◆ Data to use ◆

= = =

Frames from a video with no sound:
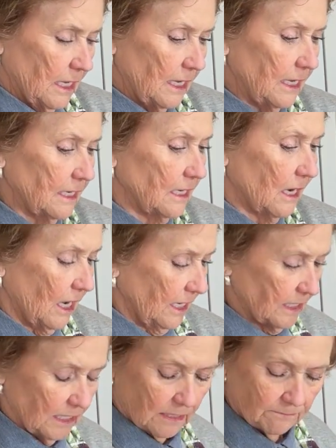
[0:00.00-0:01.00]
And
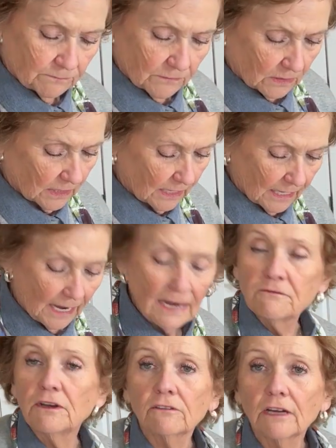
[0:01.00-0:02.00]

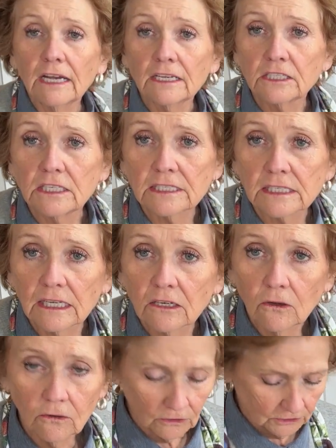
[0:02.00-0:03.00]
I've never had yeast get
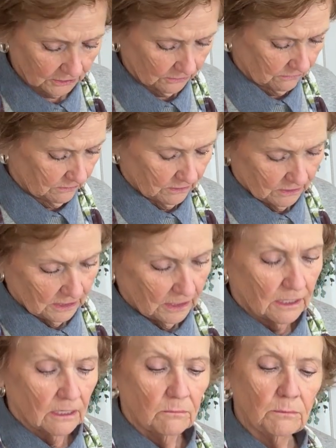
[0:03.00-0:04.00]
old,
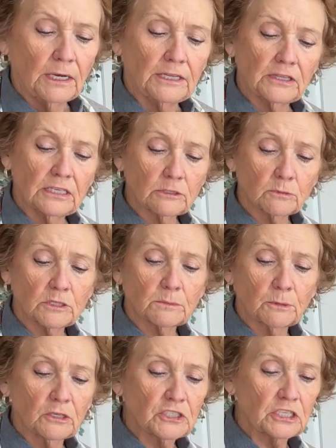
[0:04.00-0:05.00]
but this was
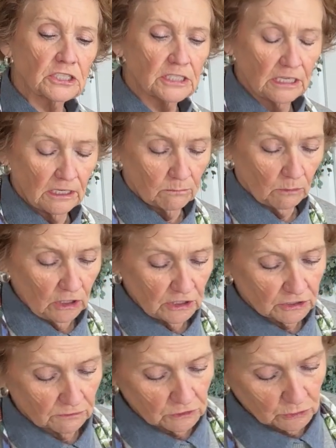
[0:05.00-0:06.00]
purchased in
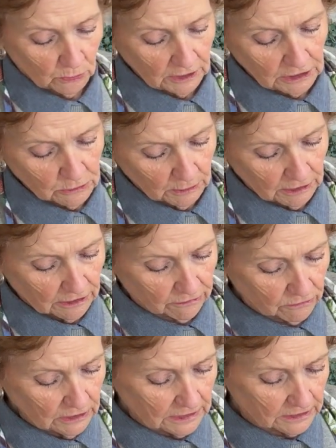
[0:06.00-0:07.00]
March of
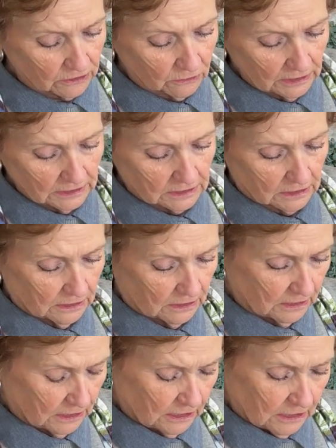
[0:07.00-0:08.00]
2023, so it's
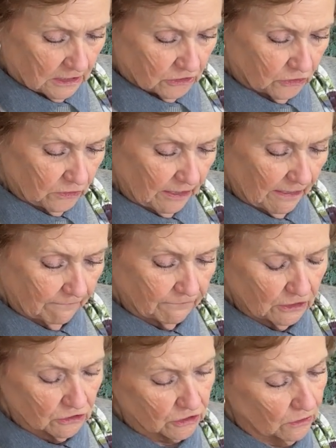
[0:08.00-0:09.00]
2 1/2
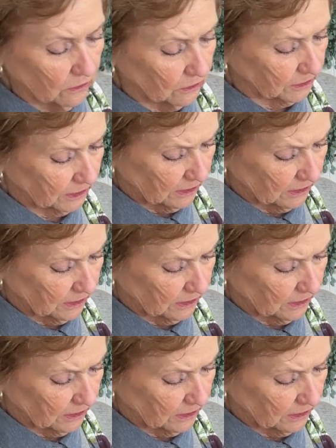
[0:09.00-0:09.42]
years old.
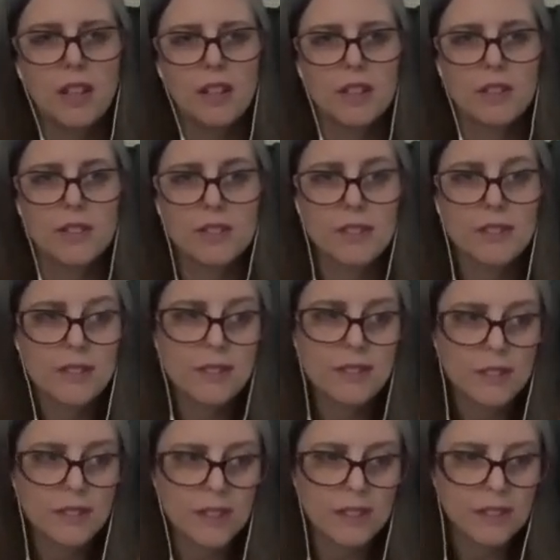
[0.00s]
So he says,
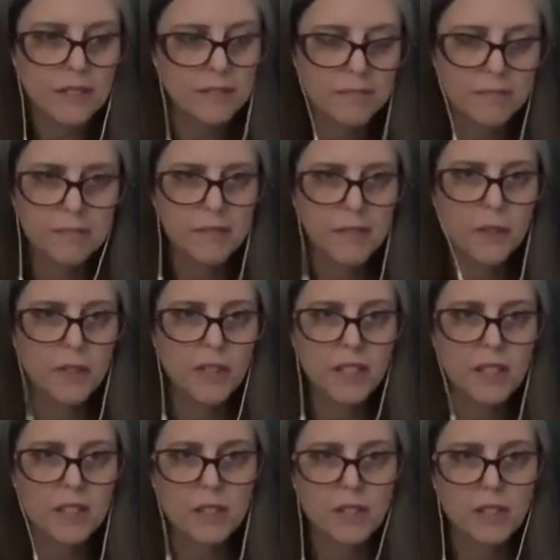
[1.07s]
like,
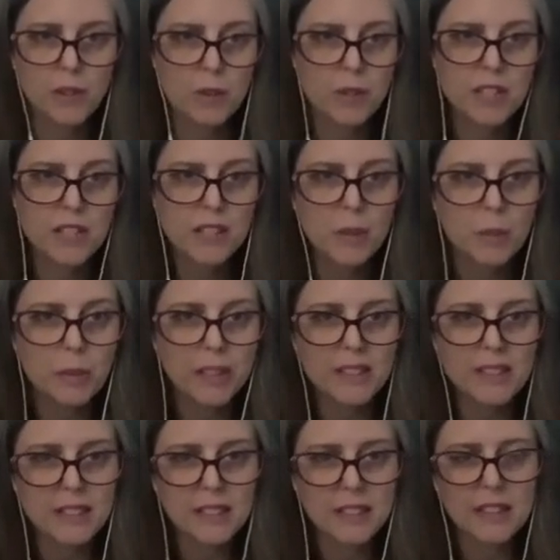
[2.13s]
okay, no deal,
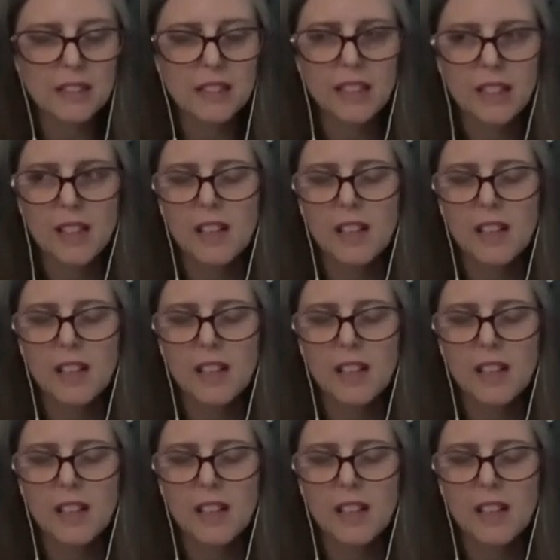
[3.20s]
basically.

= = =

Word for word and without pictures, restate only the lines running from the one that contains "[0:04.00-0:05.00]" through the last line of the listing above.

[0:04.00-0:05.00]
but this was
[0:05.00-0:06.00]
purchased in
[0:06.00-0:07.00]
March of
[0:07.00-0:08.00]
2023, so it's
[0:08.00-0:09.00]
2 1/2
[0:09.00-0:09.42]
years old.
[0.00s]
So he says,
[1.07s]
like,
[2.13s]
okay, no deal,
[3.20s]
basically.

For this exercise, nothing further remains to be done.